We estimate that roughly~100 Israeli startups that have raised some sort of venture funding and operate in this space. With the growth rate of the industry, we expect this figure to significantly grow in the next few years.
Our Investment Thesis and First Investments
Looking at this versatile ecosystem, we at Viola have focused on 3 key indicators to identify attractive sub sectors for investment within the ecosystem at large. First, we are looking for innovation, meaning the adoption potential and readiness in the industry for specific tech solutions in a desired space. Second, we are on the lookout for companies solving critical pain points, which even an industry suspicious of innovation simply has to solve. Lastly, we look at the startup and investment activity per each category.
With this in mind, and without excluding other sectors, we found that Process Management and Monitoring & Quality are extremely attractive subsegments.

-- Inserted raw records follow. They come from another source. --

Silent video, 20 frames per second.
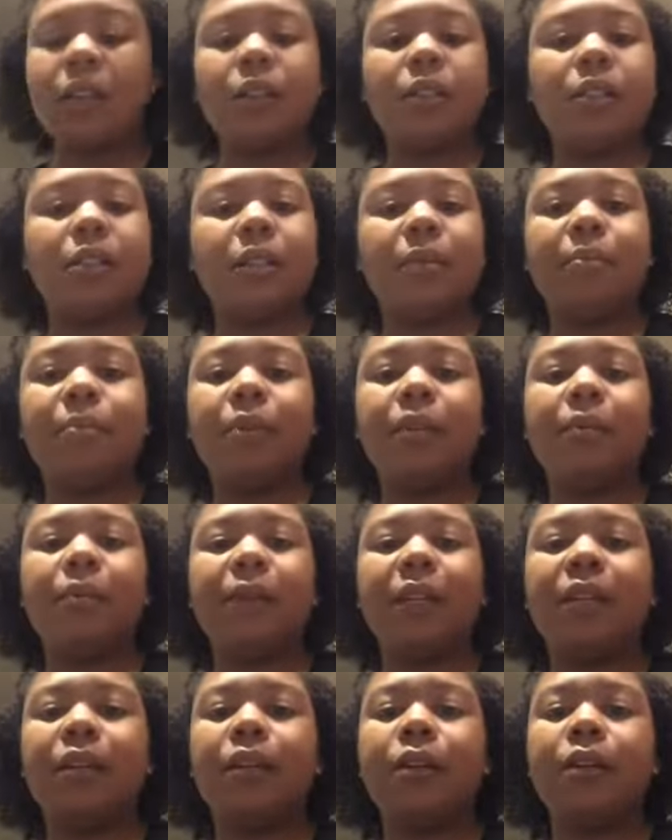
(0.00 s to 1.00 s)
simply
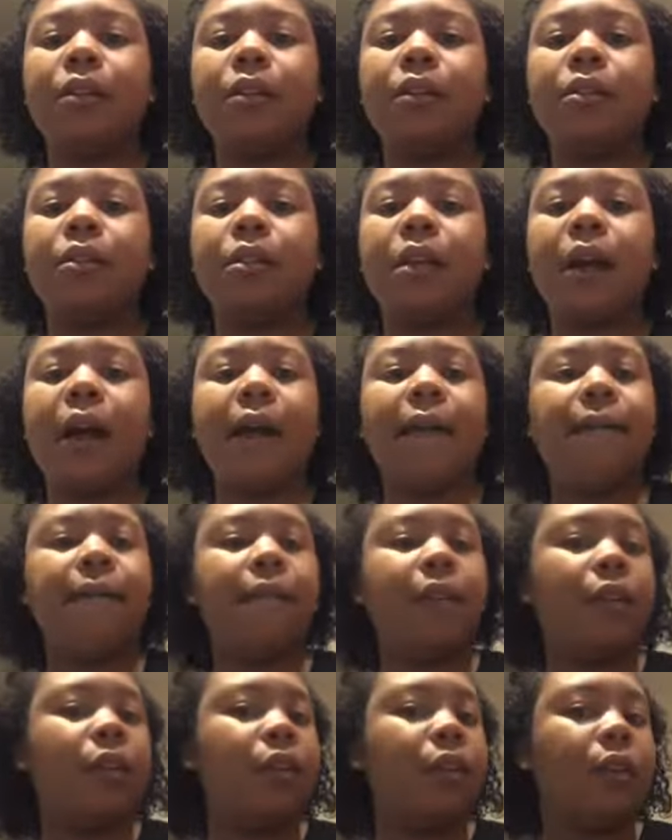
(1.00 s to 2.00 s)
because I
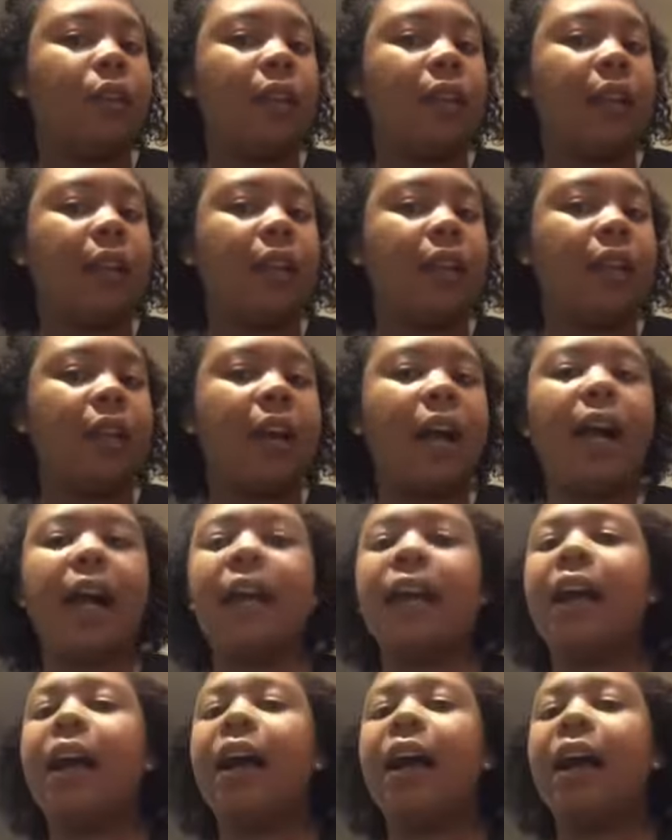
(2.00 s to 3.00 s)
feel like I
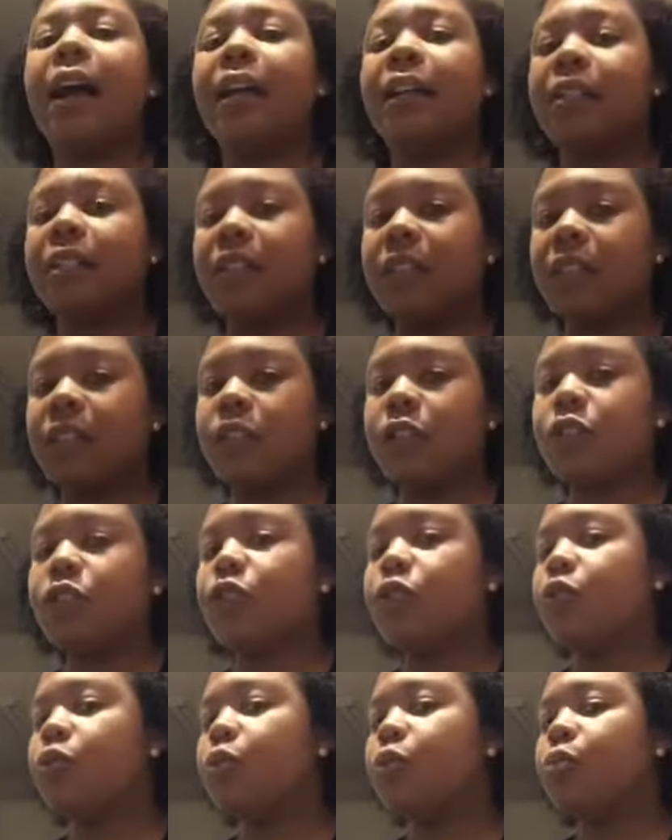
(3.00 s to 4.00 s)
got access
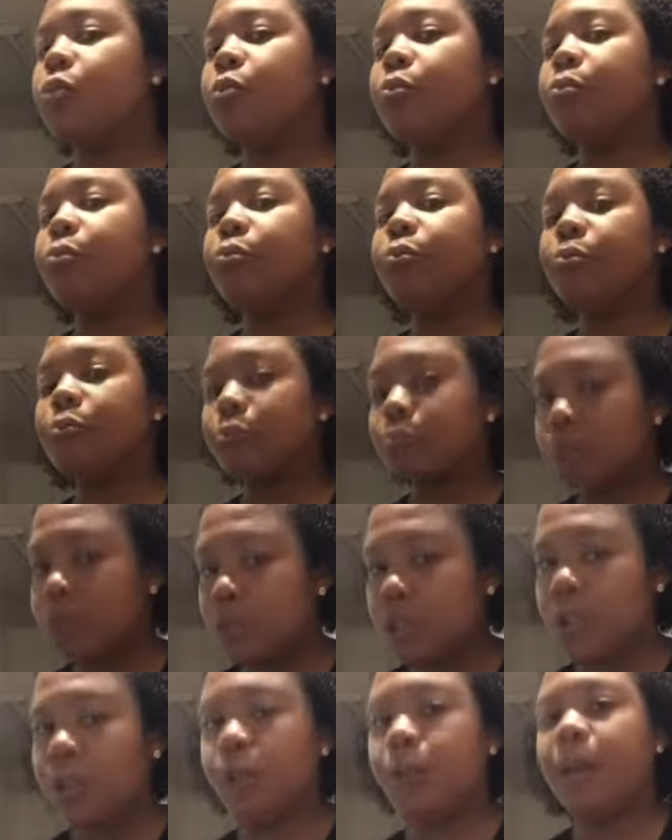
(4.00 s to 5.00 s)
to
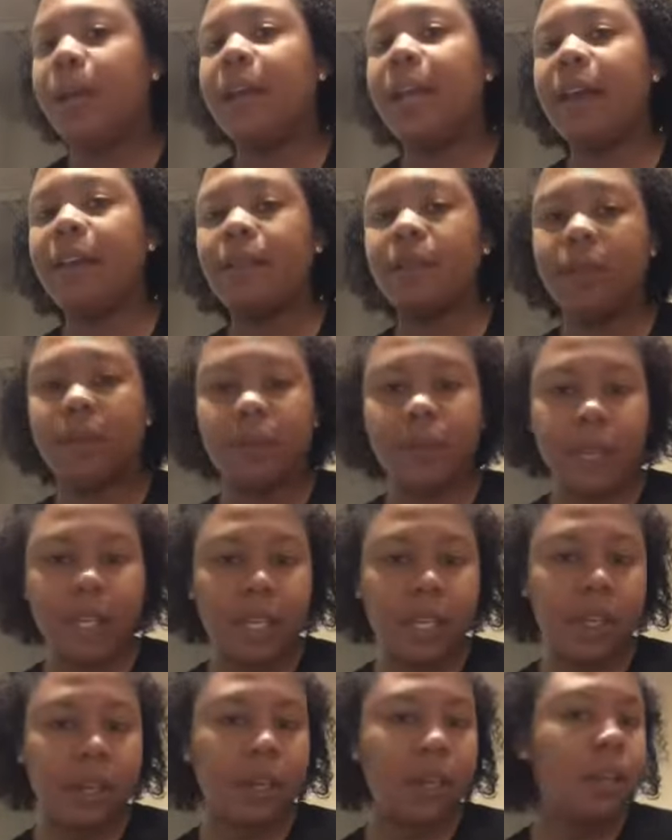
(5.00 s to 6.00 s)
do it every
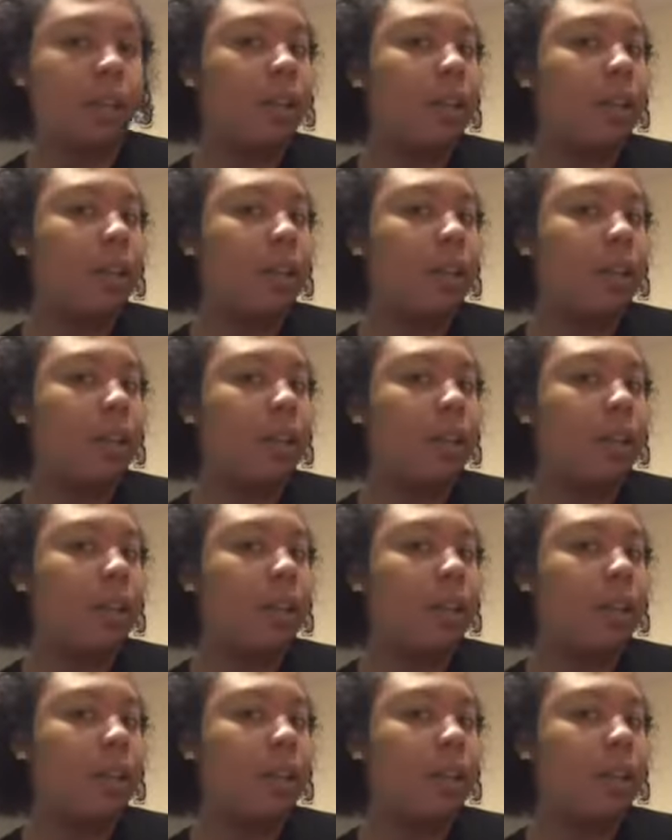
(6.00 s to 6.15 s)
week.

Process Management has many low hanging fruits to solve. The first round of innovation – which already has some emerging leaders – is focused on process automation and digitization. In the second wave, we expect to see step changes in automation of data entry, AI application and deep insight generation, as well as integration across players and variables (inventory, workforce, time).

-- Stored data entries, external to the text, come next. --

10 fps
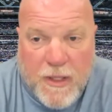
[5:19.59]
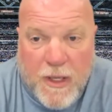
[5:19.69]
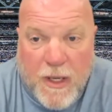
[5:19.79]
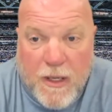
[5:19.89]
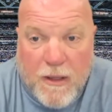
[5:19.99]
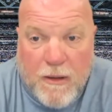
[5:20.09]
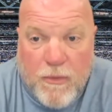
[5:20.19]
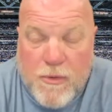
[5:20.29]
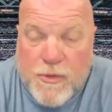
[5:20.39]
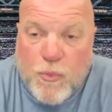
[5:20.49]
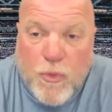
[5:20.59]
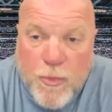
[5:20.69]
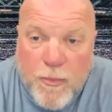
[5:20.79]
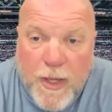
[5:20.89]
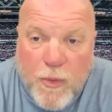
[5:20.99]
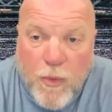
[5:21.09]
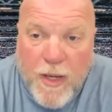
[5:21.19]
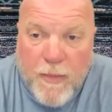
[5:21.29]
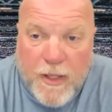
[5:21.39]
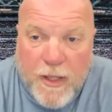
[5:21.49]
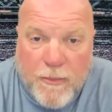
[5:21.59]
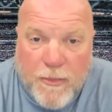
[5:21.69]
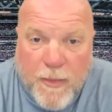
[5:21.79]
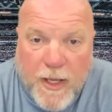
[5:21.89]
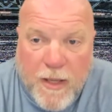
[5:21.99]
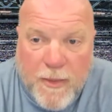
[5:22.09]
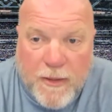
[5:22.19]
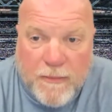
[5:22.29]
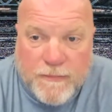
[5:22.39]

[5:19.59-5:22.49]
Uh, there's a rumor Mike White might come to Miami.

As for Monitoring and Quality, technology can be a real game changer with a local edge. Winners will solve integration challenges, assimilation challenges and will innovate with new business models. Computer-vision based technologies have the potential to disrupt this category, and generate orders of magnitude of impact through improving productivity and efficiency.
We are proud to have already invested in two exciting ConTech startups in these categories. 4M Analytics is creating the first comprehensive map for underground infrastructures and utilities. Mankind has been to the moon over 50 years ago but still is clueless about what’s going on 3 feet below the surface. 4M is poised to change that. Buildots uses hardhat-mounted cameras to capture imaging of every detail of an ongoing project during regular site walks. The data is then analyzed using AI models to transform random visual data into highly accurate, actionable insights that are correlated with the project’s designs and schedule.
And make no mistake, this is only the beginning.